= Beginning of Section =
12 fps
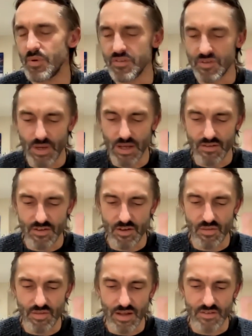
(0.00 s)
But it was about
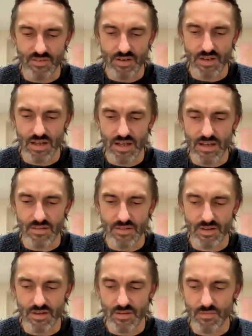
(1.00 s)
2008
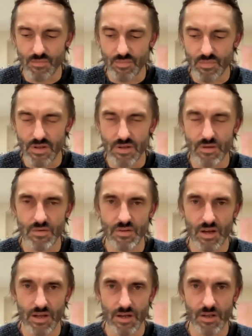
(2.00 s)
that
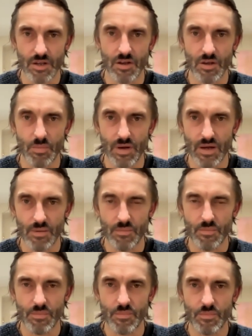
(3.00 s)
Diana Cooper
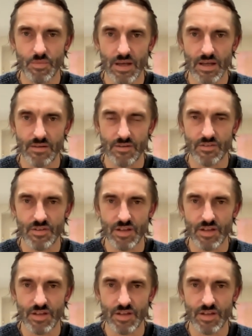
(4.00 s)
and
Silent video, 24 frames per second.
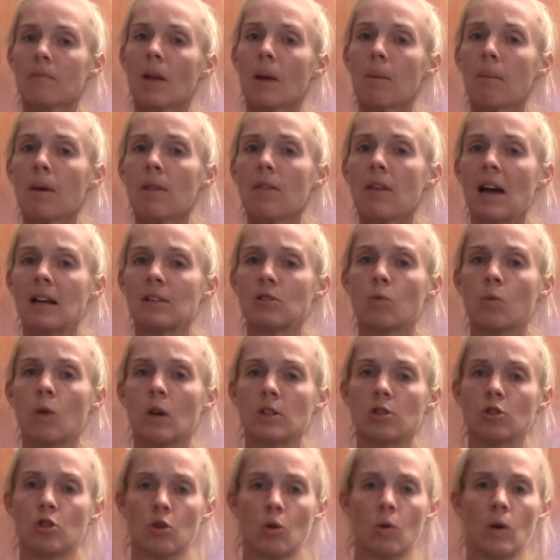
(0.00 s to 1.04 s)
But that's
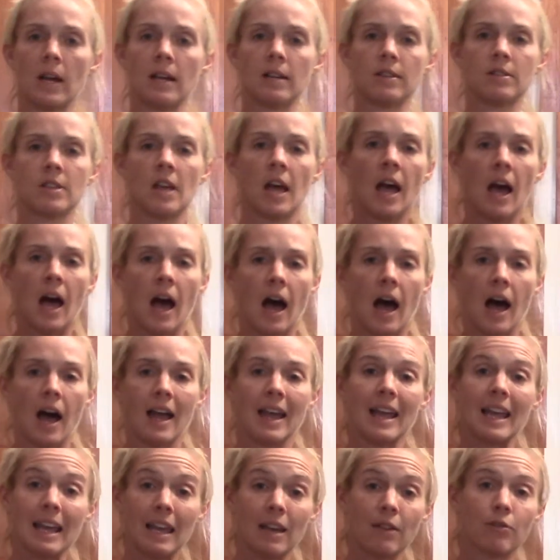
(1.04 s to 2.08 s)
one choice
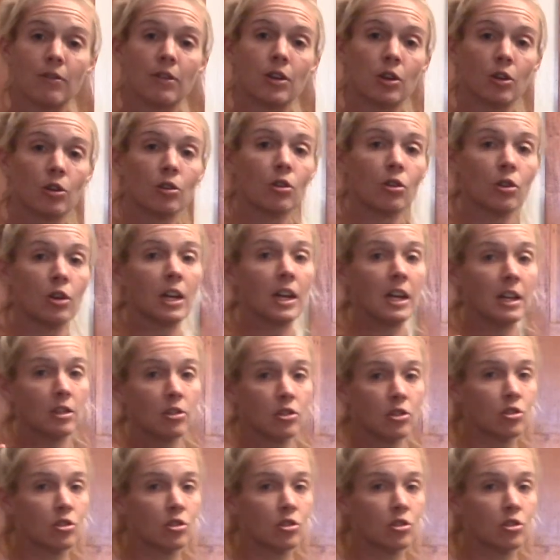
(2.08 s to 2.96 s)
if you're looking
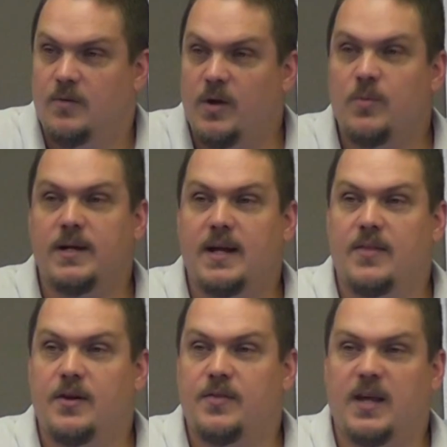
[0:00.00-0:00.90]
We went
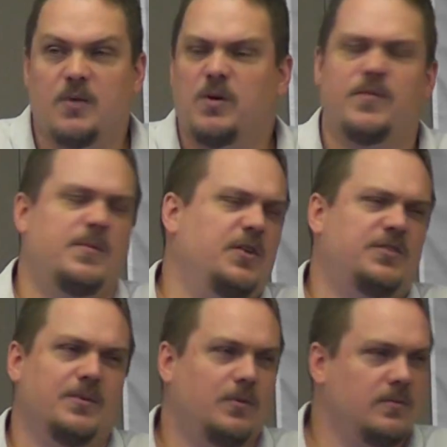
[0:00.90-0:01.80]
down there thinking, we're from
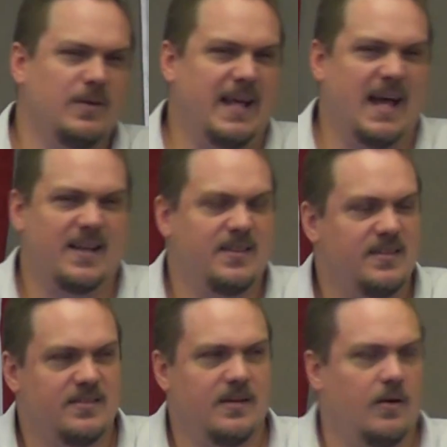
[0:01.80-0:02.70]
Houston, we can hack
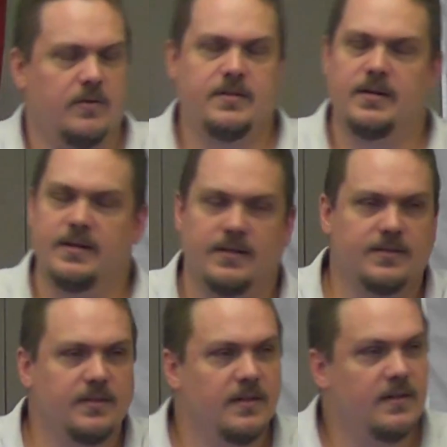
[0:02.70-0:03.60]
this. Oh, goodness.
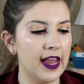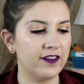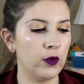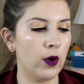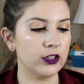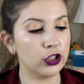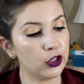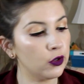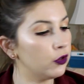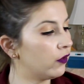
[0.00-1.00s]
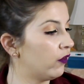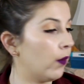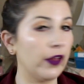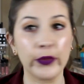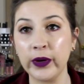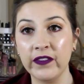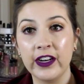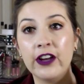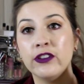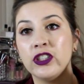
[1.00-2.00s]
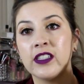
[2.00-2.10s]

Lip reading: If you want 2, if you want 3 videos,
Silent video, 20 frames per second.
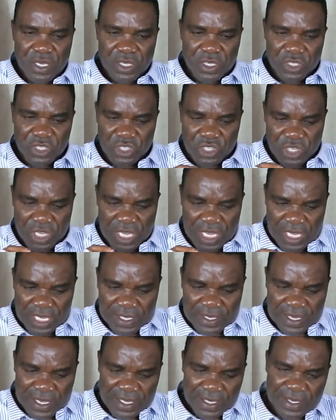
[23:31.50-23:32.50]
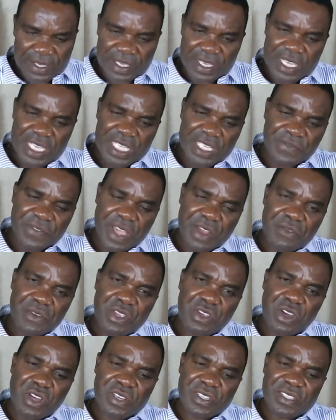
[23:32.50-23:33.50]
Jesus is very
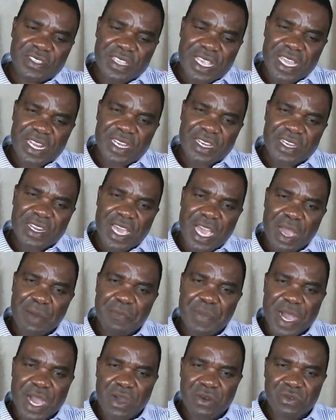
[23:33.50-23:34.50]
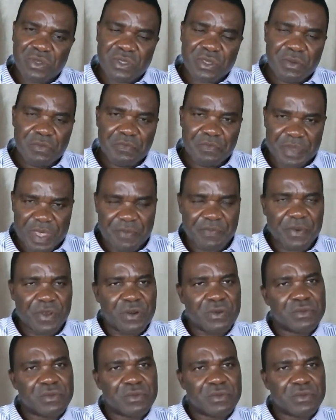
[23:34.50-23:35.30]
concerned about people.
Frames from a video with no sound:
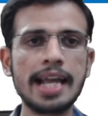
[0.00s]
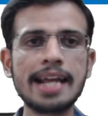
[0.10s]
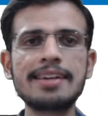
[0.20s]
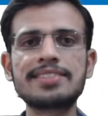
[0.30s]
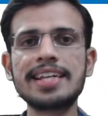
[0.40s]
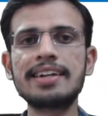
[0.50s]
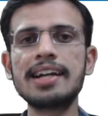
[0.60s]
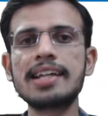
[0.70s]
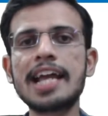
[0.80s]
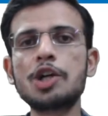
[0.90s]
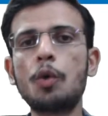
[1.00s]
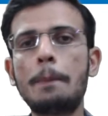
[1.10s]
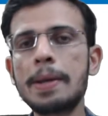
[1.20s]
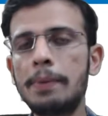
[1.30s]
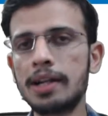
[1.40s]
In a single line
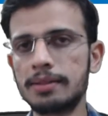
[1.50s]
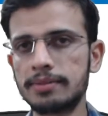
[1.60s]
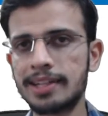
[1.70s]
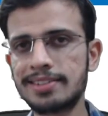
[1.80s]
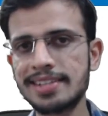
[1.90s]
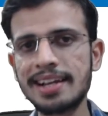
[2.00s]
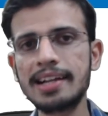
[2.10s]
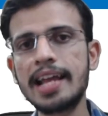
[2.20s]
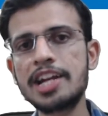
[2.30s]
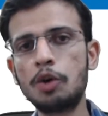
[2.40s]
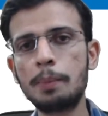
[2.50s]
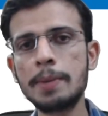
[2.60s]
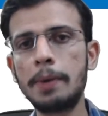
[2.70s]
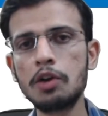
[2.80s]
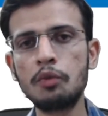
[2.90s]
of people, there is a single line of
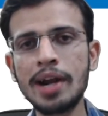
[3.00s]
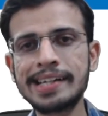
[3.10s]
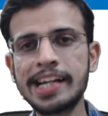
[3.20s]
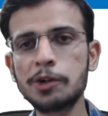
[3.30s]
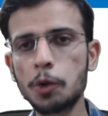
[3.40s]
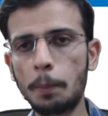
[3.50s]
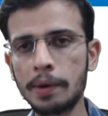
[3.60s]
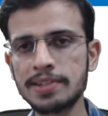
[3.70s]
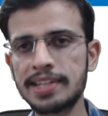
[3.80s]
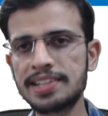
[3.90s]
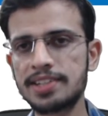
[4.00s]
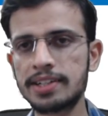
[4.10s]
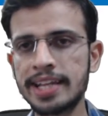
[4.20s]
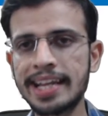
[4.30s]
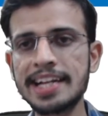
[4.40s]
people waiting to purchase
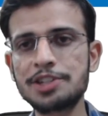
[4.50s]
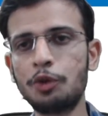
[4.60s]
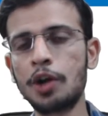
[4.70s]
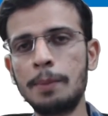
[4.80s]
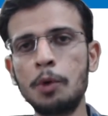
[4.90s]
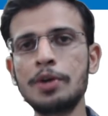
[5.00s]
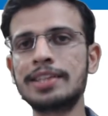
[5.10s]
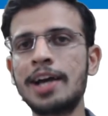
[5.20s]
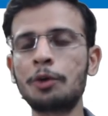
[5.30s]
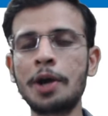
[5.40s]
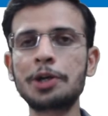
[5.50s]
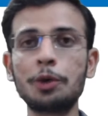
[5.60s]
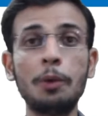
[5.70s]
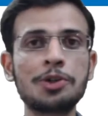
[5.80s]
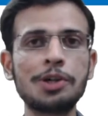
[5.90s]
tickets for a movie. They are going
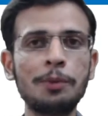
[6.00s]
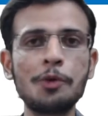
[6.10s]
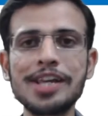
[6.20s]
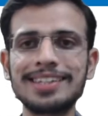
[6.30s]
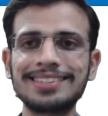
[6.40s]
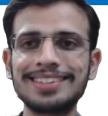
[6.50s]
to watch a movie.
= End of Section =
* [Exercise directions]: Every entry above should be restated word for word, with the images left out.

* [Finished exercise]:
12 fps
(0.00 s)
But it was about
(1.00 s)
2008
(2.00 s)
that
(3.00 s)
Diana Cooper
(4.00 s)
and
Silent video, 24 frames per second.
(0.00 s to 1.04 s)
But that's
(1.04 s to 2.08 s)
one choice
(2.08 s to 2.96 s)
if you're looking
[0:00.00-0:00.90]
We went
[0:00.90-0:01.80]
down there thinking, we're from
[0:01.80-0:02.70]
Houston, we can hack
[0:02.70-0:03.60]
this. Oh, goodness.
[0.00-1.00s]
[1.00-2.00s]
[2.00-2.10s]

Lip reading: If you want 2, if you want 3 videos,
Silent video, 20 frames per second.
[23:31.50-23:32.50]
[23:32.50-23:33.50]
Jesus is very
[23:33.50-23:34.50]
[23:34.50-23:35.30]
concerned about people.
Frames from a video with no sound:
[0.00s]
[0.10s]
[0.20s]
[0.30s]
[0.40s]
[0.50s]
[0.60s]
[0.70s]
[0.80s]
[0.90s]
[1.00s]
[1.10s]
[1.20s]
[1.30s]
[1.40s]
In a single line
[1.50s]
[1.60s]
[1.70s]
[1.80s]
[1.90s]
[2.00s]
[2.10s]
[2.20s]
[2.30s]
[2.40s]
[2.50s]
[2.60s]
[2.70s]
[2.80s]
[2.90s]
of people, there is a single line of
[3.00s]
[3.10s]
[3.20s]
[3.30s]
[3.40s]
[3.50s]
[3.60s]
[3.70s]
[3.80s]
[3.90s]
[4.00s]
[4.10s]
[4.20s]
[4.30s]
[4.40s]
people waiting to purchase
[4.50s]
[4.60s]
[4.70s]
[4.80s]
[4.90s]
[5.00s]
[5.10s]
[5.20s]
[5.30s]
[5.40s]
[5.50s]
[5.60s]
[5.70s]
[5.80s]
[5.90s]
tickets for a movie. They are going
[6.00s]
[6.10s]
[6.20s]
[6.30s]
[6.40s]
[6.50s]
to watch a movie.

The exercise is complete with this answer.